• [WHAT THE TASK REQUIRES] Below are some lines of data. Return all of them as they are.

Saved entries:
┏━━

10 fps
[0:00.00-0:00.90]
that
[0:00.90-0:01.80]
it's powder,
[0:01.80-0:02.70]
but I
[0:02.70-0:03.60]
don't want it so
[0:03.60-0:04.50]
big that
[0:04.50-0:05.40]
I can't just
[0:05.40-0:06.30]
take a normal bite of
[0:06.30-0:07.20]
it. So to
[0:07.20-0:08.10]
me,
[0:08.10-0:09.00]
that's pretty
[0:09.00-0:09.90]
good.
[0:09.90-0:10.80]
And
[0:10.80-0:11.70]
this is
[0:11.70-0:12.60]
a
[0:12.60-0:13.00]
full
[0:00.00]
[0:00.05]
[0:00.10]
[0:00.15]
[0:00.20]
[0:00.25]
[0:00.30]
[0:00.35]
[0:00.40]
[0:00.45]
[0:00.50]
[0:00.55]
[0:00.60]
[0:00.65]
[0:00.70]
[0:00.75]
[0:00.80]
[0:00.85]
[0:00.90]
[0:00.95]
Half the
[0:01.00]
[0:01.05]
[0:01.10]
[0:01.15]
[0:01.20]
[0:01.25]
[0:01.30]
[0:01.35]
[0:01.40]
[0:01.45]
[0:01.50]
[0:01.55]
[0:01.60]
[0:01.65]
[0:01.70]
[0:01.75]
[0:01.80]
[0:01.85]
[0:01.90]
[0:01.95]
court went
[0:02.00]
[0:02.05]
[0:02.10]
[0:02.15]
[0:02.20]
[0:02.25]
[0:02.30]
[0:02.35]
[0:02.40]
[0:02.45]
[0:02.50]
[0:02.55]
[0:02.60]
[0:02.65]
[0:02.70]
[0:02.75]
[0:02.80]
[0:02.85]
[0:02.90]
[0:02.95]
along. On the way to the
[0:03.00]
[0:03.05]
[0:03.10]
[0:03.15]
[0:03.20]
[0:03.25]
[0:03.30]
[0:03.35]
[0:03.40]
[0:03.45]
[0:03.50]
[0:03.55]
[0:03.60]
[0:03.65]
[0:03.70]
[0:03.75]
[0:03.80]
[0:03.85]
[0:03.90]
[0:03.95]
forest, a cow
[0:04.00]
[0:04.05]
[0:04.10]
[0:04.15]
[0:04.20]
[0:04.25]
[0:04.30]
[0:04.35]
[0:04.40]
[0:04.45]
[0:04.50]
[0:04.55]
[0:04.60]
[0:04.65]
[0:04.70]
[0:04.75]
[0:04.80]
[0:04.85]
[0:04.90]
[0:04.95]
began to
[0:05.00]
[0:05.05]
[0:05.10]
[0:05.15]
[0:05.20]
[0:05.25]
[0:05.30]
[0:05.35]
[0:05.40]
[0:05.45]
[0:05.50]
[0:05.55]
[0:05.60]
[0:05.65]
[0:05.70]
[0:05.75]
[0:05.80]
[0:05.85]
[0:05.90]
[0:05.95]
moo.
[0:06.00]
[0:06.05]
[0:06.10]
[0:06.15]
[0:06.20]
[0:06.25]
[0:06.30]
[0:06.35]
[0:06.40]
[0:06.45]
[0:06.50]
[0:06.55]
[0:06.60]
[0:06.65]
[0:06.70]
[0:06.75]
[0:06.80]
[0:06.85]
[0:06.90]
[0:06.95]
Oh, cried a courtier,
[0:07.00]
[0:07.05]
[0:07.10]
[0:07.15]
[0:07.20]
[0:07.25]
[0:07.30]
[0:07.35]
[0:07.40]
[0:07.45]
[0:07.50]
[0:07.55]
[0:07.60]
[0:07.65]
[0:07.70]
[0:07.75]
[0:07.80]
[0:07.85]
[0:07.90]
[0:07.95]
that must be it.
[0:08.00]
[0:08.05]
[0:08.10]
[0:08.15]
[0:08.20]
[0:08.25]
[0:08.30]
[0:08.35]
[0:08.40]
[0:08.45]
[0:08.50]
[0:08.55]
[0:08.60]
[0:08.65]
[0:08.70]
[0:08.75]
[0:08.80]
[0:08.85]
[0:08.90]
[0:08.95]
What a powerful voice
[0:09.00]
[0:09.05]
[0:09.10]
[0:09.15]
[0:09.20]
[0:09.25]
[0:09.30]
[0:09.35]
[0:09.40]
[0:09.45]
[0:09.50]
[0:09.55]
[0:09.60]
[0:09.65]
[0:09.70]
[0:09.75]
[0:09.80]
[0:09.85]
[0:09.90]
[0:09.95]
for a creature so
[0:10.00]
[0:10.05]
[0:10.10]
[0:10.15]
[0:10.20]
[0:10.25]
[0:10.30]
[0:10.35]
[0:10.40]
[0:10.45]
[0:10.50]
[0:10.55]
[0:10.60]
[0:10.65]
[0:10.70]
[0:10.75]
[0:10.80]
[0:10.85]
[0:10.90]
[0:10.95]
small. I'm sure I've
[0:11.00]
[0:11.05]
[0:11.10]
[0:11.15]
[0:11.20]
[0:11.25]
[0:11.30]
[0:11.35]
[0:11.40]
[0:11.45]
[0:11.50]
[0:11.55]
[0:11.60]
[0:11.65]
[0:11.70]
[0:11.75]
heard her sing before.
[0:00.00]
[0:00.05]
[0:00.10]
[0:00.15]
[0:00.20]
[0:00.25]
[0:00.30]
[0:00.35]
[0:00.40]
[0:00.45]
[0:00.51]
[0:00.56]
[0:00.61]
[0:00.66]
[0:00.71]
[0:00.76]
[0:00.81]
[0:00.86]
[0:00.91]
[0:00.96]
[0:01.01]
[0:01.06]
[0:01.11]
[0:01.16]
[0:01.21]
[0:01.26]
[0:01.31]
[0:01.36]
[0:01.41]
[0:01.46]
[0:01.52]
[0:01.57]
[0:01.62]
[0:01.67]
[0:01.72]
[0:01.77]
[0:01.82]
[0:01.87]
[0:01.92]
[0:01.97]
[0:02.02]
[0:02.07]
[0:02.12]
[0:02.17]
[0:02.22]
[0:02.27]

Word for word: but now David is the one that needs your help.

┗━━

• [EXERCISE RESULT]
10 fps
[0:00.00-0:00.90]
that
[0:00.90-0:01.80]
it's powder,
[0:01.80-0:02.70]
but I
[0:02.70-0:03.60]
don't want it so
[0:03.60-0:04.50]
big that
[0:04.50-0:05.40]
I can't just
[0:05.40-0:06.30]
take a normal bite of
[0:06.30-0:07.20]
it. So to
[0:07.20-0:08.10]
me,
[0:08.10-0:09.00]
that's pretty
[0:09.00-0:09.90]
good.
[0:09.90-0:10.80]
And
[0:10.80-0:11.70]
this is
[0:11.70-0:12.60]
a
[0:12.60-0:13.00]
full
[0:00.00]
[0:00.05]
[0:00.10]
[0:00.15]
[0:00.20]
[0:00.25]
[0:00.30]
[0:00.35]
[0:00.40]
[0:00.45]
[0:00.50]
[0:00.55]
[0:00.60]
[0:00.65]
[0:00.70]
[0:00.75]
[0:00.80]
[0:00.85]
[0:00.90]
[0:00.95]
Half the
[0:01.00]
[0:01.05]
[0:01.10]
[0:01.15]
[0:01.20]
[0:01.25]
[0:01.30]
[0:01.35]
[0:01.40]
[0:01.45]
[0:01.50]
[0:01.55]
[0:01.60]
[0:01.65]
[0:01.70]
[0:01.75]
[0:01.80]
[0:01.85]
[0:01.90]
[0:01.95]
court went
[0:02.00]
[0:02.05]
[0:02.10]
[0:02.15]
[0:02.20]
[0:02.25]
[0:02.30]
[0:02.35]
[0:02.40]
[0:02.45]
[0:02.50]
[0:02.55]
[0:02.60]
[0:02.65]
[0:02.70]
[0:02.75]
[0:02.80]
[0:02.85]
[0:02.90]
[0:02.95]
along. On the way to the
[0:03.00]
[0:03.05]
[0:03.10]
[0:03.15]
[0:03.20]
[0:03.25]
[0:03.30]
[0:03.35]
[0:03.40]
[0:03.45]
[0:03.50]
[0:03.55]
[0:03.60]
[0:03.65]
[0:03.70]
[0:03.75]
[0:03.80]
[0:03.85]
[0:03.90]
[0:03.95]
forest, a cow
[0:04.00]
[0:04.05]
[0:04.10]
[0:04.15]
[0:04.20]
[0:04.25]
[0:04.30]
[0:04.35]
[0:04.40]
[0:04.45]
[0:04.50]
[0:04.55]
[0:04.60]
[0:04.65]
[0:04.70]
[0:04.75]
[0:04.80]
[0:04.85]
[0:04.90]
[0:04.95]
began to
[0:05.00]
[0:05.05]
[0:05.10]
[0:05.15]
[0:05.20]
[0:05.25]
[0:05.30]
[0:05.35]
[0:05.40]
[0:05.45]
[0:05.50]
[0:05.55]
[0:05.60]
[0:05.65]
[0:05.70]
[0:05.75]
[0:05.80]
[0:05.85]
[0:05.90]
[0:05.95]
moo.
[0:06.00]
[0:06.05]
[0:06.10]
[0:06.15]
[0:06.20]
[0:06.25]
[0:06.30]
[0:06.35]
[0:06.40]
[0:06.45]
[0:06.50]
[0:06.55]
[0:06.60]
[0:06.65]
[0:06.70]
[0:06.75]
[0:06.80]
[0:06.85]
[0:06.90]
[0:06.95]
Oh, cried a courtier,
[0:07.00]
[0:07.05]
[0:07.10]
[0:07.15]
[0:07.20]
[0:07.25]
[0:07.30]
[0:07.35]
[0:07.40]
[0:07.45]
[0:07.50]
[0:07.55]
[0:07.60]
[0:07.65]
[0:07.70]
[0:07.75]
[0:07.80]
[0:07.85]
[0:07.90]
[0:07.95]
that must be it.
[0:08.00]
[0:08.05]
[0:08.10]
[0:08.15]
[0:08.20]
[0:08.25]
[0:08.30]
[0:08.35]
[0:08.40]
[0:08.45]
[0:08.50]
[0:08.55]
[0:08.60]
[0:08.65]
[0:08.70]
[0:08.75]
[0:08.80]
[0:08.85]
[0:08.90]
[0:08.95]
What a powerful voice
[0:09.00]
[0:09.05]
[0:09.10]
[0:09.15]
[0:09.20]
[0:09.25]
[0:09.30]
[0:09.35]
[0:09.40]
[0:09.45]
[0:09.50]
[0:09.55]
[0:09.60]
[0:09.65]
[0:09.70]
[0:09.75]
[0:09.80]
[0:09.85]
[0:09.90]
[0:09.95]
for a creature so
[0:10.00]
[0:10.05]
[0:10.10]
[0:10.15]
[0:10.20]
[0:10.25]
[0:10.30]
[0:10.35]
[0:10.40]
[0:10.45]
[0:10.50]
[0:10.55]
[0:10.60]
[0:10.65]
[0:10.70]
[0:10.75]
[0:10.80]
[0:10.85]
[0:10.90]
[0:10.95]
small. I'm sure I've
[0:11.00]
[0:11.05]
[0:11.10]
[0:11.15]
[0:11.20]
[0:11.25]
[0:11.30]
[0:11.35]
[0:11.40]
[0:11.45]
[0:11.50]
[0:11.55]
[0:11.60]
[0:11.65]
[0:11.70]
[0:11.75]
heard her sing before.
[0:00.00]
[0:00.05]
[0:00.10]
[0:00.15]
[0:00.20]
[0:00.25]
[0:00.30]
[0:00.35]
[0:00.40]
[0:00.45]
[0:00.51]
[0:00.56]
[0:00.61]
[0:00.66]
[0:00.71]
[0:00.76]
[0:00.81]
[0:00.86]
[0:00.91]
[0:00.96]
[0:01.01]
[0:01.06]
[0:01.11]
[0:01.16]
[0:01.21]
[0:01.26]
[0:01.31]
[0:01.36]
[0:01.41]
[0:01.46]
[0:01.52]
[0:01.57]
[0:01.62]
[0:01.67]
[0:01.72]
[0:01.77]
[0:01.82]
[0:01.87]
[0:01.92]
[0:01.97]
[0:02.02]
[0:02.07]
[0:02.12]
[0:02.17]
[0:02.22]
[0:02.27]

Word for word: but now David is the one that needs your help.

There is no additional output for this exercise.